Duke has DIBS on how the brain opts for risks

posted November 14th, 2008

PhotoIllustrationByVanessaDejonghBy Kelly Malcom

The current economic crisis has many people thinking about risky choices.

The burgeoning field of neuroeconomics, which combines neuroscience, economics and psychology, examines how people make decisions.

Turns out that many of its top investigators are right here at Duke. Scott Huettel, Ph.D. and Michael Platt, Ph.D., of the Center for Cognitive Neuroscience published a paper entitled “Risky Business: The Macroeconomics of Decision Making Under Uncertainty” published earlier this year in Nature Neuroscience, outlining how the brain responds to such situations.

The researchers have recently teamed up with colleagues from the Fuqua School of Business and the Department of Molecular Genetics & Microbiology to further explore the biological and psychological underpinnings of risky decision-making.

This interdisciplinary collaboration is made possible by Duke’s newest strategic initiative, the Duke Institute for Brain Sciences, or DIBS, which was created last year.

“One of the goals of DIBS is to provide an avenue for communication within the Medical Center and to build bridges between brain researchers and people who may not readily identify themselves as brain scientists,” said David Fitzpatrick, Ph.D., professor of neurobiology and director of the center.

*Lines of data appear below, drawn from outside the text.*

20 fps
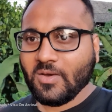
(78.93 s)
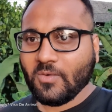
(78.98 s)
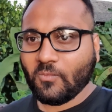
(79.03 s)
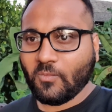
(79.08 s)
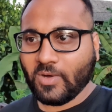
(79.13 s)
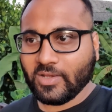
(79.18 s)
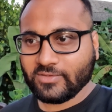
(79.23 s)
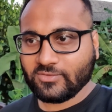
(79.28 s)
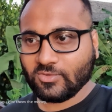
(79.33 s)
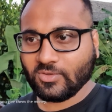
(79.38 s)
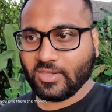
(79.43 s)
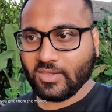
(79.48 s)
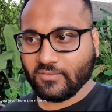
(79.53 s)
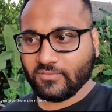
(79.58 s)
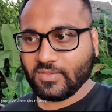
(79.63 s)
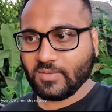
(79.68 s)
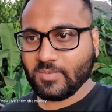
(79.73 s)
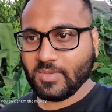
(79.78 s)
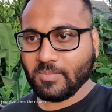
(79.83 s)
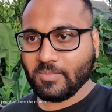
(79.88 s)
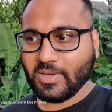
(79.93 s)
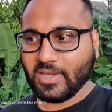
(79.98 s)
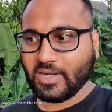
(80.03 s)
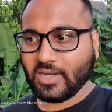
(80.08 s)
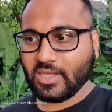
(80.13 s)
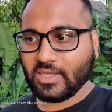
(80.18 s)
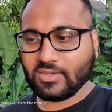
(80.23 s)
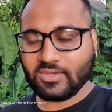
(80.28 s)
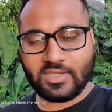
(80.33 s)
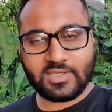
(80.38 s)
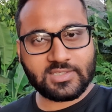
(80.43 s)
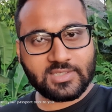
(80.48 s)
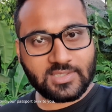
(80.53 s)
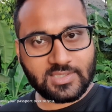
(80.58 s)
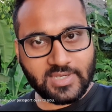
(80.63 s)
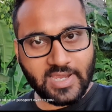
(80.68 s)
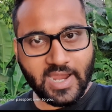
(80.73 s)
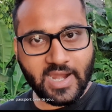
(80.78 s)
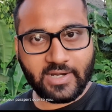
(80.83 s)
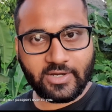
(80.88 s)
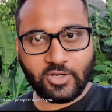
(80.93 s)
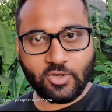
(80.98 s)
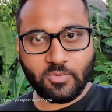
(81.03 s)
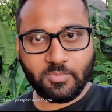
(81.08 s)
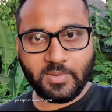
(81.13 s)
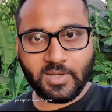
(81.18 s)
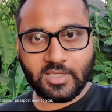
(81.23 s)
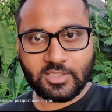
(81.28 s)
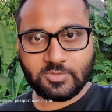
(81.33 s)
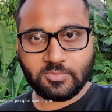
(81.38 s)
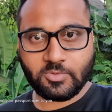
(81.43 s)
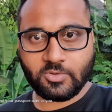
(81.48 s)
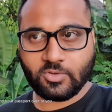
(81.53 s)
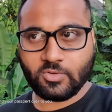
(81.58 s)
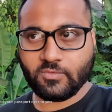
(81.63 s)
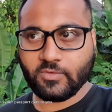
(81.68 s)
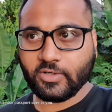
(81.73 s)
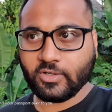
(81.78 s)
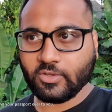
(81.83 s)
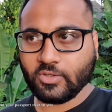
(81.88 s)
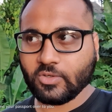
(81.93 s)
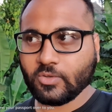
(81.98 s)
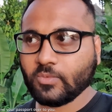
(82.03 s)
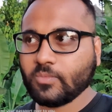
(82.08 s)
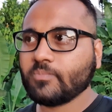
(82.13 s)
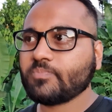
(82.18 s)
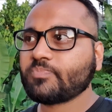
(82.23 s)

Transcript: Once you give them the money, they just hand your passport over to you.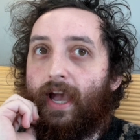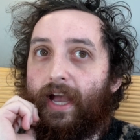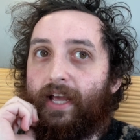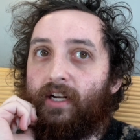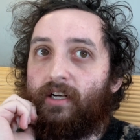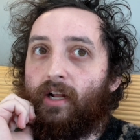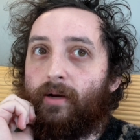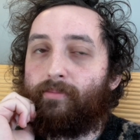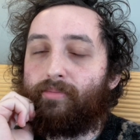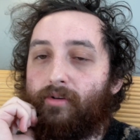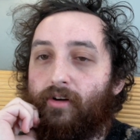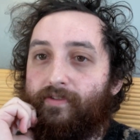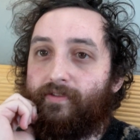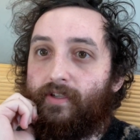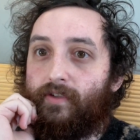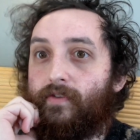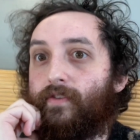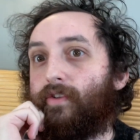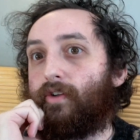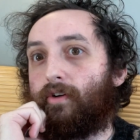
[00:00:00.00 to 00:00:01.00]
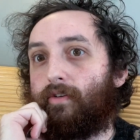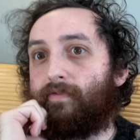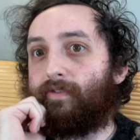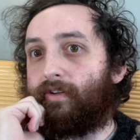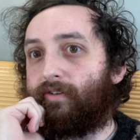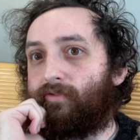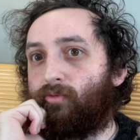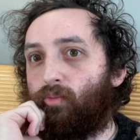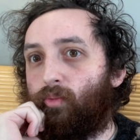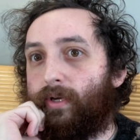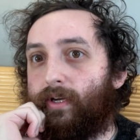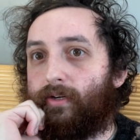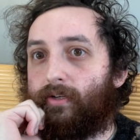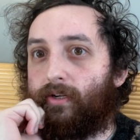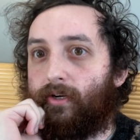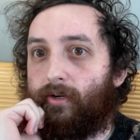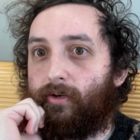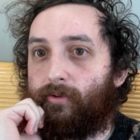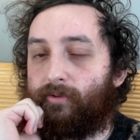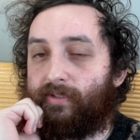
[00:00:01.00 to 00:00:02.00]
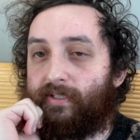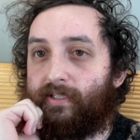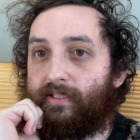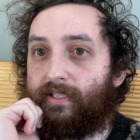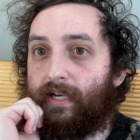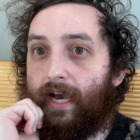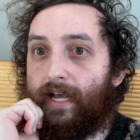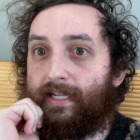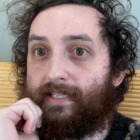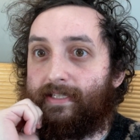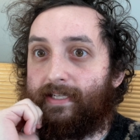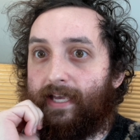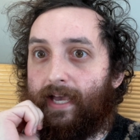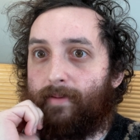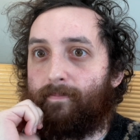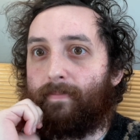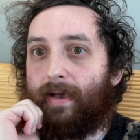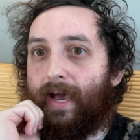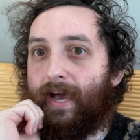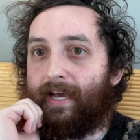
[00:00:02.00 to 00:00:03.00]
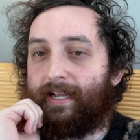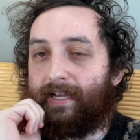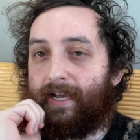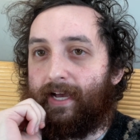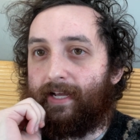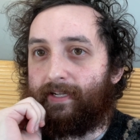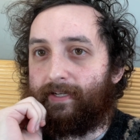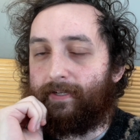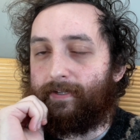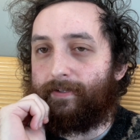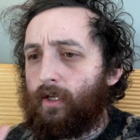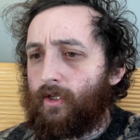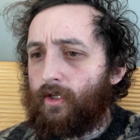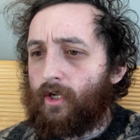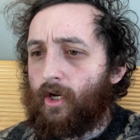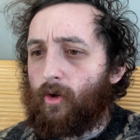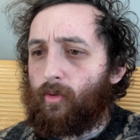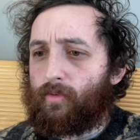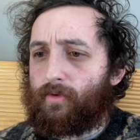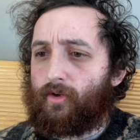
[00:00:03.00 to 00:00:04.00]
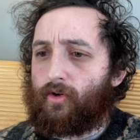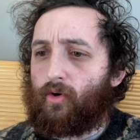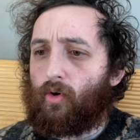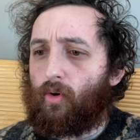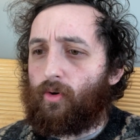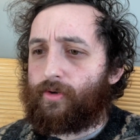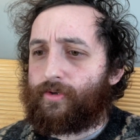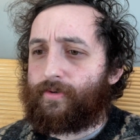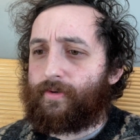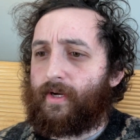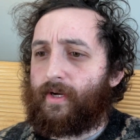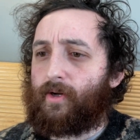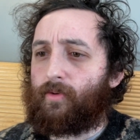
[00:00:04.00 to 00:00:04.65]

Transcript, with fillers: and a number of conservative weirdos decided to get mad at it. You know, the quartering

“DIBS makes it possible to step beyond the traditional disciplines of neurobiology, psychiatry and psychology for study of brain-related science in areas such as pediatrics, business, and genetics,” said Elizabeth Johnson, Ph.D., assistant director of DIBS.

One way it’s accomplishing this is with a set of Research Incubator Awards, one of which funds the neuroeconomics project. Another funded project –- from a team that includes researchers Alison-Ashley Koch of the Department of Medicine and the Center for Human Genetics, Guoping Feng of the Department of Neurobiology, Nicole Calakos of the Department of Neurology and William Wetsel of Psychiatry & Behavioral Sciences -– is examining the genetic and neurological roots of bipolar disorder.

It builds on earlier research identifying a gene called SAPAP3 that has implications in behavioral disorders such as obsessive-compulsive disorder.

“It is a very exciting study, and truly interdisciplinary. All the faculty have different expertise and we believe the whole is greater than the sum of the parts,” said Koch.

The incubator award will allow that team to collect critical preliminary data so that they can ultimately be competitive for a program project, she said.

An important part of the DIBS mission is education, both of faculty and of the lay public. DIBS has sponsored a workshop examining the challenges in relating issues of societal importance to research into the neural mechanisms of behavior, and a second looking at the latest research approaches to schizophrenia.

“At that workshop, we had clinicians who are not at the research bench describing what schizophrenia was from their perspective and basic scientists who are working on molecular aspects of the disorder but who may not be as informed about what it’s like on the clinical side,” said Fitzpatrick.

An inaugural DIBS symposium, to be held this month, will examine music and the brain. Presenters will include leading scientists, including Duke’s Dale Purves, the director of the Center for Cognitive Neuroscience, and musicologists investigating how the brain is impacted by music.

Finally, DIBS will sponsor talks by brain scientists at their Interdisciplinary Brain Sciences Seminar Series held in various departments around Duke—from ophthalmology to biomedical engineering, as a way to play a role in bringing people to duke who are approaching brain-related topics from interdisciplinary angles.

Said Johnson: “The idea is to bring people together that are interested in the brain to start to form a common language.”